_THE RECORDS_:
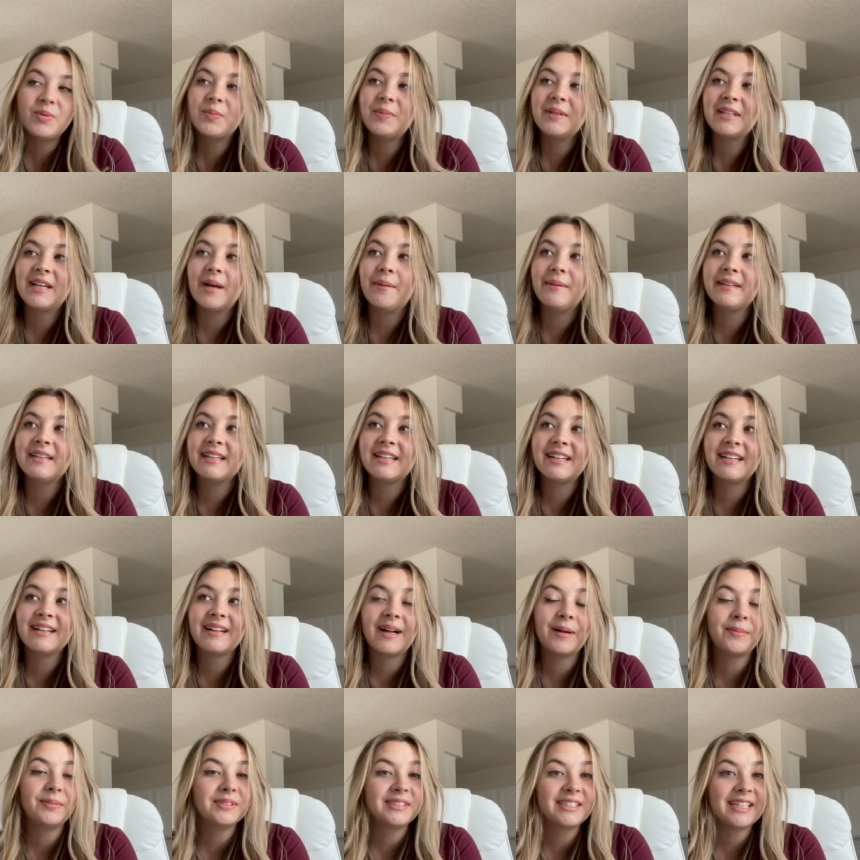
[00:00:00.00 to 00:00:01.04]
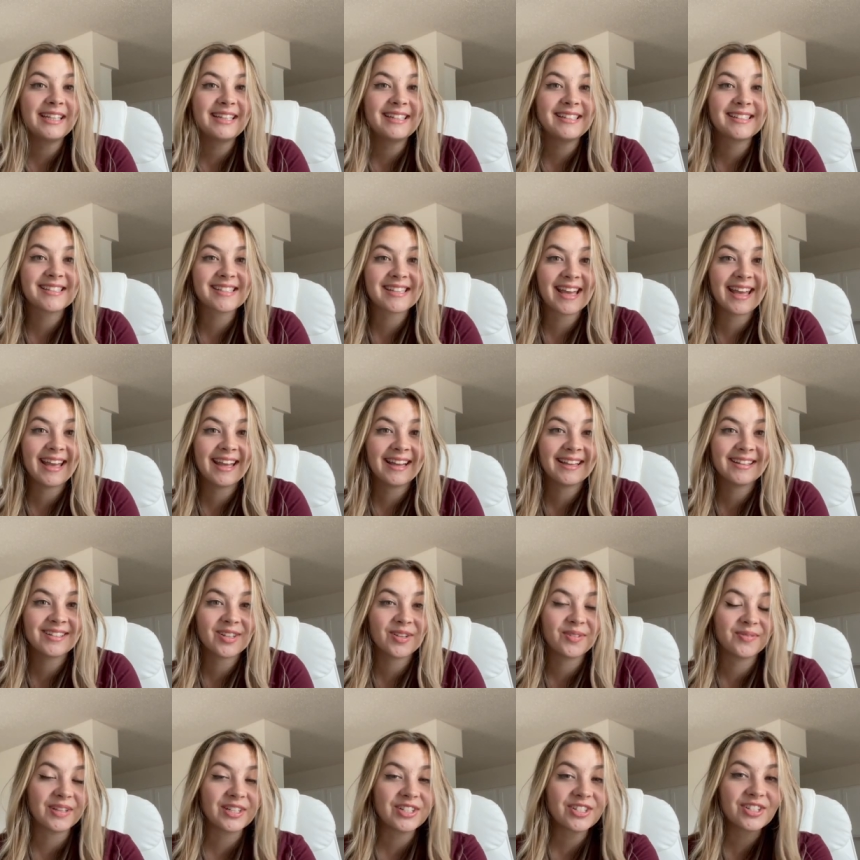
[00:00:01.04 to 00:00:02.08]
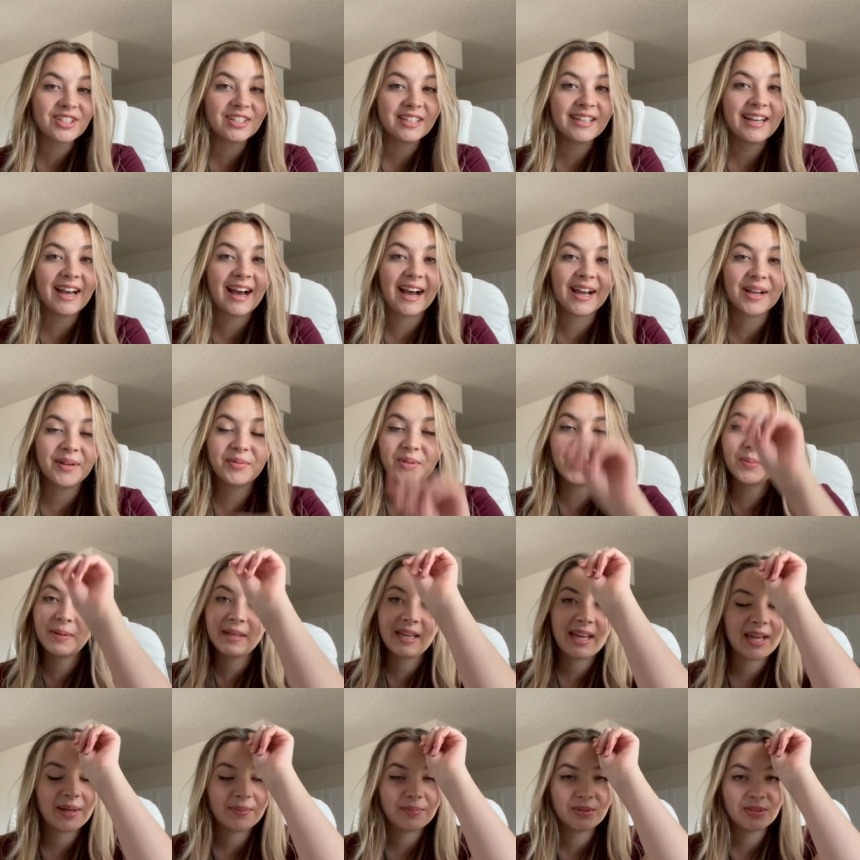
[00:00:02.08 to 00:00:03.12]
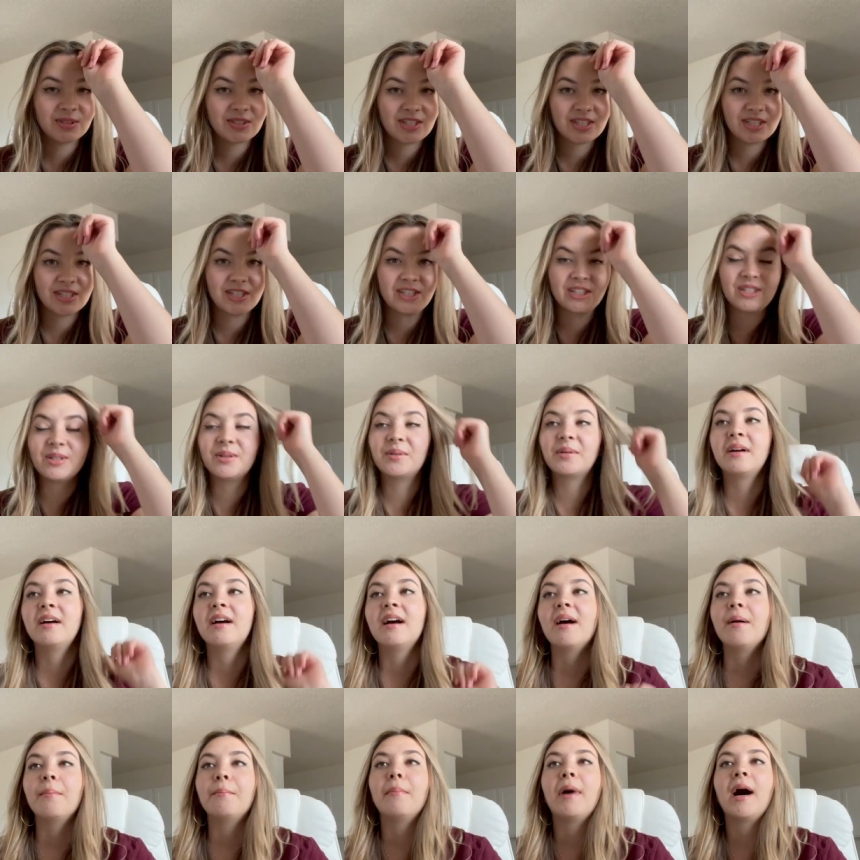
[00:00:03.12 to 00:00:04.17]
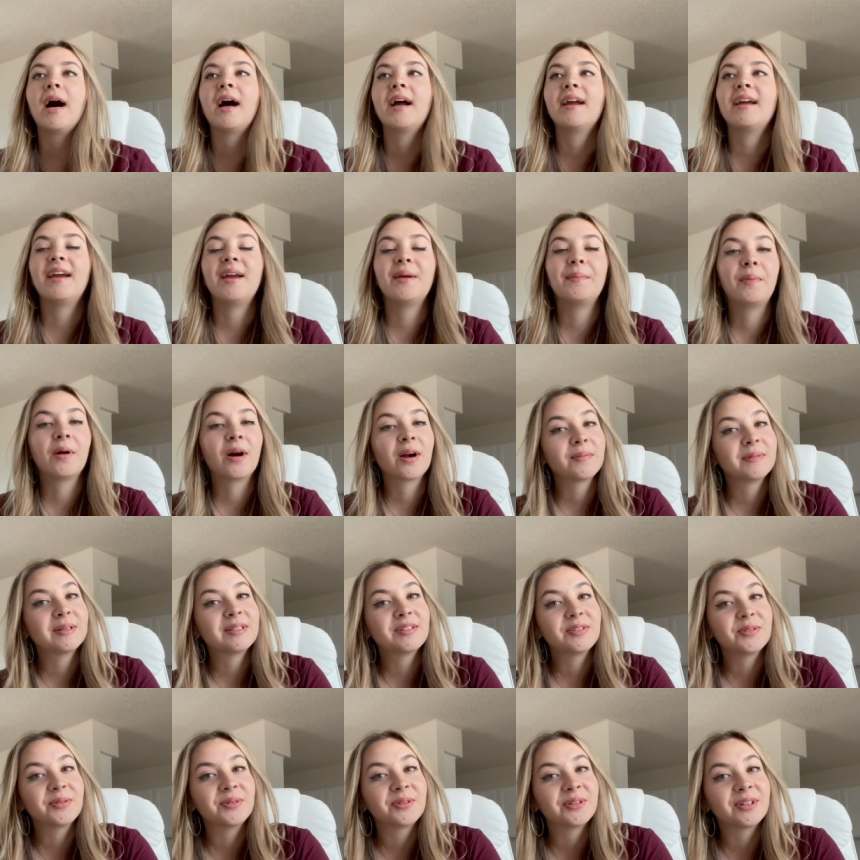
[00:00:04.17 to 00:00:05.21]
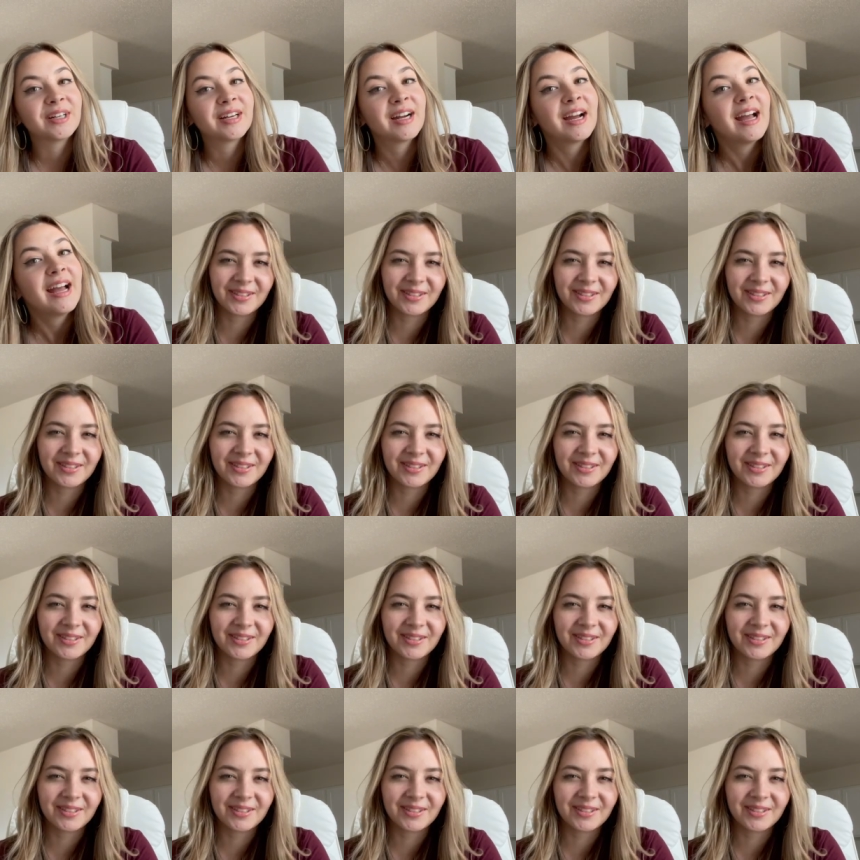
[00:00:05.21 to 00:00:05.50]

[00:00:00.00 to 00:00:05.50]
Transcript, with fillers: will be coming in a couple days, and eventually I will be able to do my apartment tour.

_WORK ORDER_: I need the lines from the line holding "[00:00:03.12 to 00:00:04.17]" through the end of the material, inclusive, restated word for word and without pictures.

_SOLUTION_:
[00:00:03.12 to 00:00:04.17]
[00:00:04.17 to 00:00:05.21]
[00:00:05.21 to 00:00:05.50]

[00:00:00.00 to 00:00:05.50]
Transcript, with fillers: will be coming in a couple days, and eventually I will be able to do my apartment tour.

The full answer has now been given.